A dialog from H-Asia list, November 1995

Date: November 1, 1995
Subj:RE: H-ASIA: Two Member Introductions
From: D Price <dcprice@ucdavis.edu>

Re Mark Eykholt's query: Good places to start for early XXc. Chinese student reactions to Japan would be the books by Sanetoo Keishuu, of which one at least is translated into Chinese: (Chuugokujin Nihon ryuugakushi, Chung-kuo jen liu-hsueh Jih-pen shih) and Huang Fu-ch'ing's Ch'ing-mo liu-Jih hsueh-sheng. I believe Huang Tsun-san's San-shih nien jih-chi is available published in Japanese translation. Sung Chiao-jen's Wo chih li-shih has long been published. Ching Mei-chiu's memoir of Japan is available in Japanese as Ryuu-Nichi kaiko. Then there is Paula Harrell's book on Chinese students in Japan. I'm surprised that you wouldn't have looked there first.

Don Price

subj:reply to query from Mark Eykholt
From: fogel@humanitas.ucsb.edu (Joshua Fogel)

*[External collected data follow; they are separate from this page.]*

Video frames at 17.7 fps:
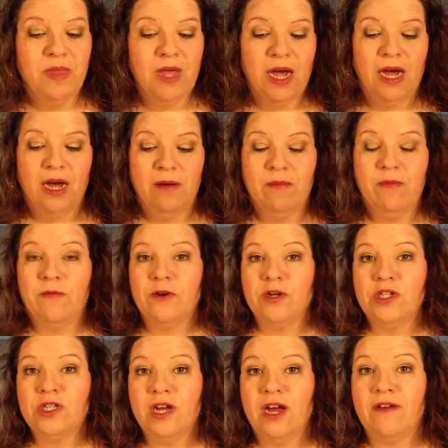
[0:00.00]
Um,
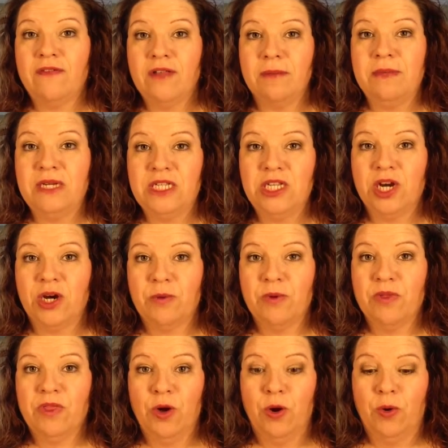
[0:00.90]
first off, let me start
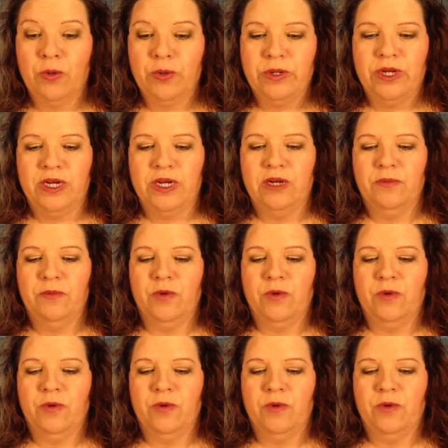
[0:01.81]
with the Hautelook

Regarding Chinese perspectives on Japan in the 20th century, there are many little things here and there, but few good books. If you're interested in early 20th century, Douglas Reynolds's book, _China, 1898-1912: The Xinzheng Revolution and Japan_ (Harvard, 1992) delas with the last Qing decade in great detail. Paula Harrell's _Sowing the Seeds of Change: Chinese Students, Japanese Teachers, 1895-1905_ (Stanford, 1993) is the best work we have on the massive flood of Chinese students to Japan in the late Qing. The best overall book on Chinese studies/views of Japan is Wu Anlong and Xiong Dayun, _Chuugokujin no Nihon kenkyuu shi_ (Rokkou shuppan, 1989). It devotes a lot of space (I think far too much) to mid-20th century views, but it's balanced and presents material nowhere else so neatly packaged.